EXERCISE INSTRUCTIONS: Write each line below back out exactly, omitting its pictures.

(Dataset entries)
■ ■ ■ ■ ■ ■ ■
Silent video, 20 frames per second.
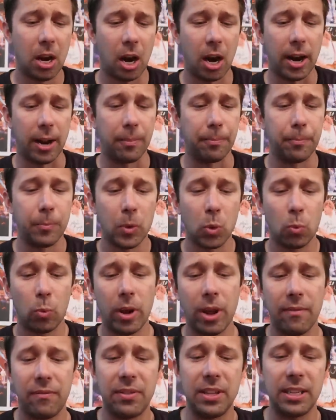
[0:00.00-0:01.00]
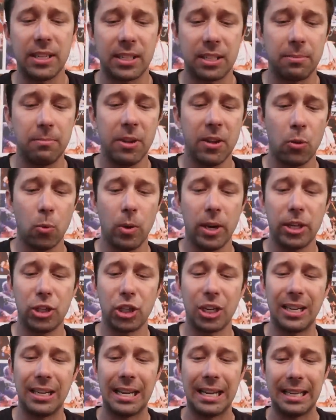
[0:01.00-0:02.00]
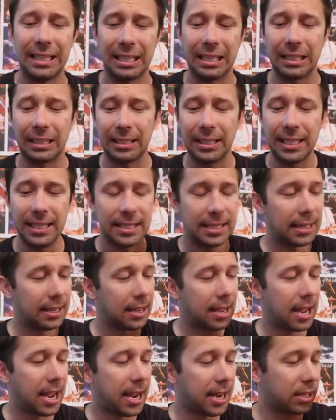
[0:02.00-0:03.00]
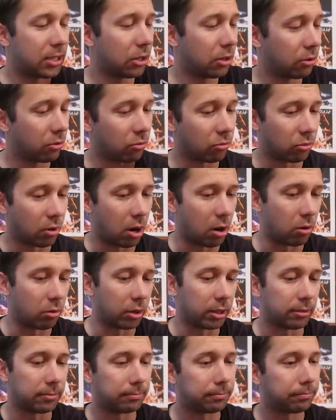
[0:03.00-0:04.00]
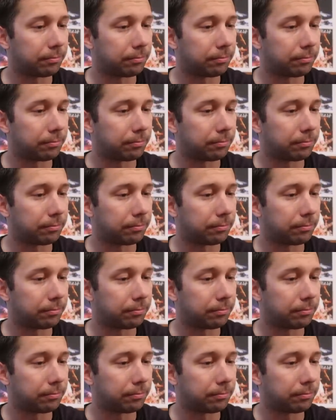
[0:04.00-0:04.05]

All right, we have the Smithwich Elite 8 Rogue.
■ ■ ■ ■ ■ ■ ■
RESULT BELOW:
Silent video, 20 frames per second.
[0:00.00-0:01.00]
[0:01.00-0:02.00]
[0:02.00-0:03.00]
[0:03.00-0:04.00]
[0:04.00-0:04.05]

All right, we have the Smithwich Elite 8 Rogue.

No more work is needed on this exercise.